In the light of this view, the Love of God, and His Justice; the death of Christ, and His Atonement, will no longer stand as parts of a barren creed, or as steps in a laboured theology; but they will be warm and living facts, blessed and beautiful for the living soul of man :-they will no longer be spelt-out in syllables, but made a joy for ever in the sacred places of the soul. Then the great doctrine of the Atonement will no longer be a cold and stereotyped theory to be "held," but an elevating and sacred reality to be lived by and the "reception" of this Atonement, of which the Apostle speaks, will no longer be the reception of the letter of some human dogma, but of the inspiration of a heavenly life. Then Love will not be divorced from Justice, and Justice will not be torn from Love; and we shall know that the coming of the Lord Jesus into our world, was not the coming of its accuser, but its very Love, and Lord, and Life: that God, in sending Him to us, was not an insulted Sovereign, or a wrathful Judge, who needed to be appeased, but a good Father, who loved us too well to

leave us alone, and who yearned that we all should be reconciled to Him.

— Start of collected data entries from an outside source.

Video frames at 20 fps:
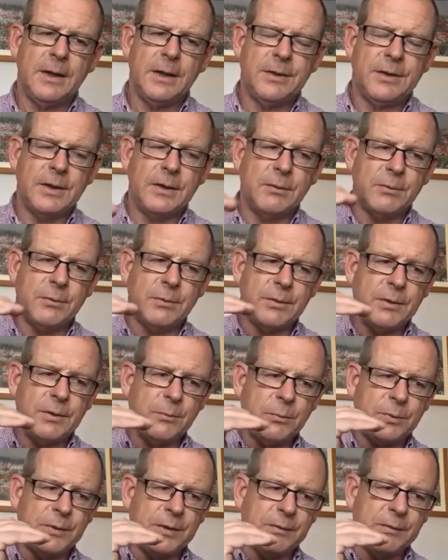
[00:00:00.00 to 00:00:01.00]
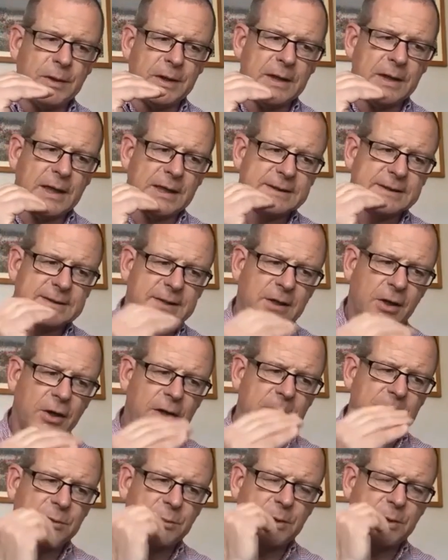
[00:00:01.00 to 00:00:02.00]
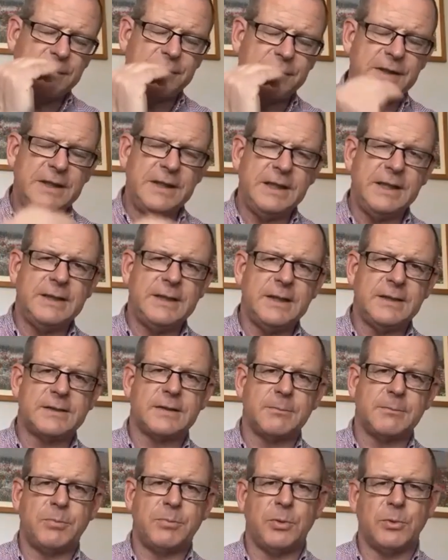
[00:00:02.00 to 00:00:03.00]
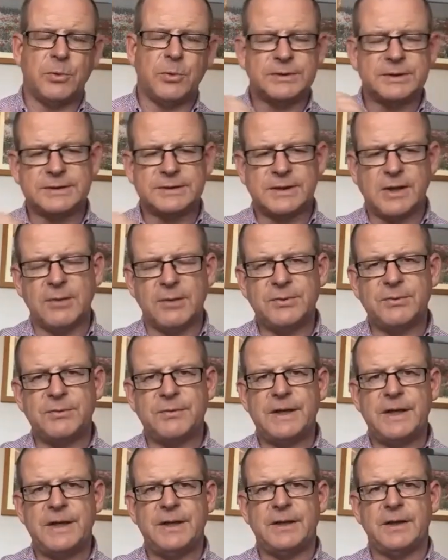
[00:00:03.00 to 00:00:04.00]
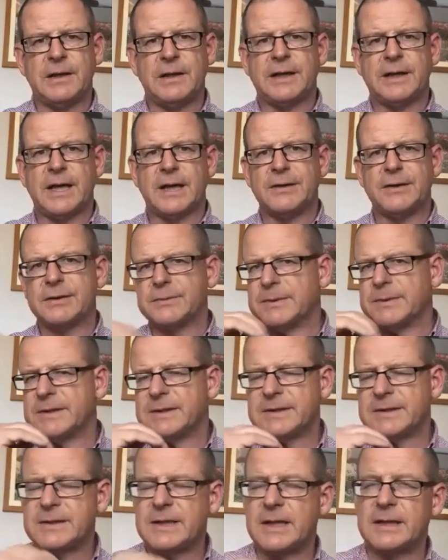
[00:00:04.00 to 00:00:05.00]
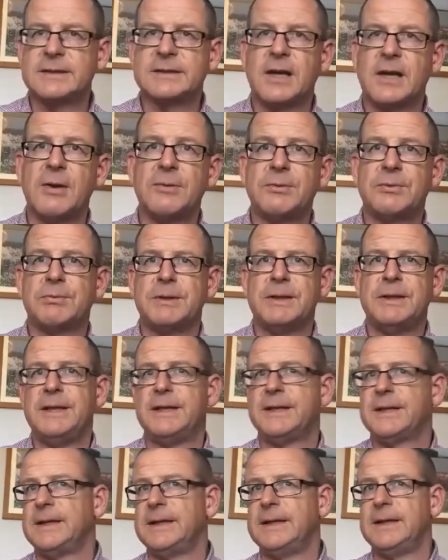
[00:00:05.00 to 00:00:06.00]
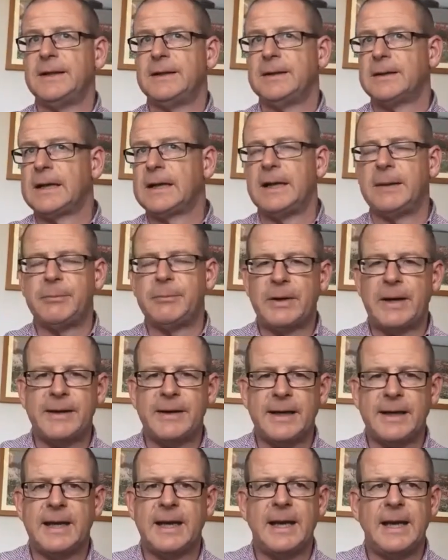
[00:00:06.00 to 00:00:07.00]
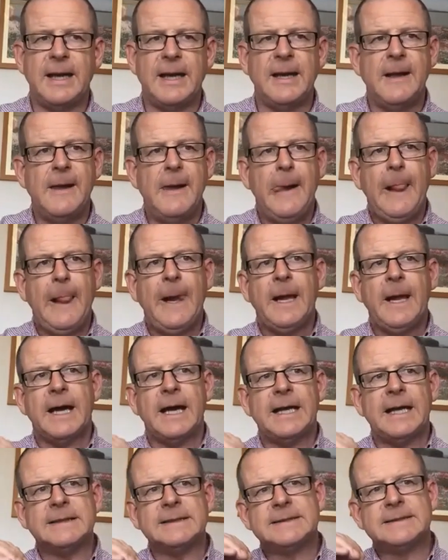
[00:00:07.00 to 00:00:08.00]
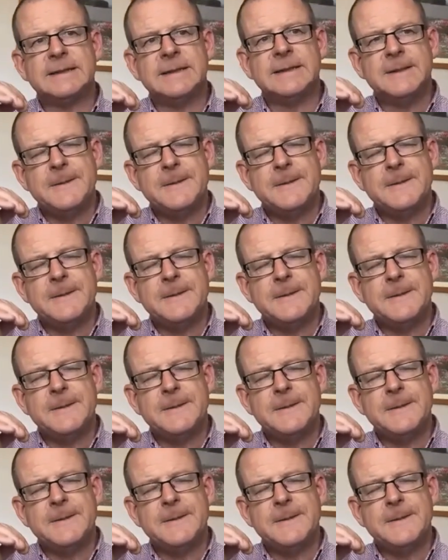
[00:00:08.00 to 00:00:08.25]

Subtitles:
That we, at times we've needed support, at times we've needed encouragement, at times we needed a little clip around the ear, and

And so, all the mysteries of Bethlehem's manger and Calvary's cross are explained, in this greater, this infinite mystery of Love. And God is seen to be our own God-even our Father; and we are His children, no longer severed from Him by cold suspicion, or dread, or gloomy fear, but "brought nigh" to Him, through His well-beloved Son, who has slain our enmity, and restored us to our Father and our Home.

WHAT IS RELIGION?

T is not an uncommon thing to meet with people who make themselves very unhappy in the doleful pursuit of what they call Religion. They are looking for some demonstration of feeling-some strong emotion, and they are unhappy because these do not come to trouble their obdurate hearts. They want to be "converted," but cannot find out how to produce the change that they are taught to look for in "a con

verted character." They are solemnly warned that they must "experience religion," and forthwith go out on that most doleful and hopeless of all endeavours— to get up emotions, feelings, and “experiences,” which everybody knows are in no wise at the call of the will. They are taught to suspect pleasant feelings as temptations of the wicked one, who wishes to blind them to their woful state: and they are told to look upon every inclination to trust in personal goodness, as a fatal resting of their hopes on the vain foundation of a miserable self-righteousness, which is no better than "filthy rags." Thus, altogether, they make the pursuit of religion a very doleful and melancholy thing; and one wonders not that so many, taking for granted that theirs is the veritable pursuit of real Religion, turn away with an oppressive weariness that nearly amounts to disgust.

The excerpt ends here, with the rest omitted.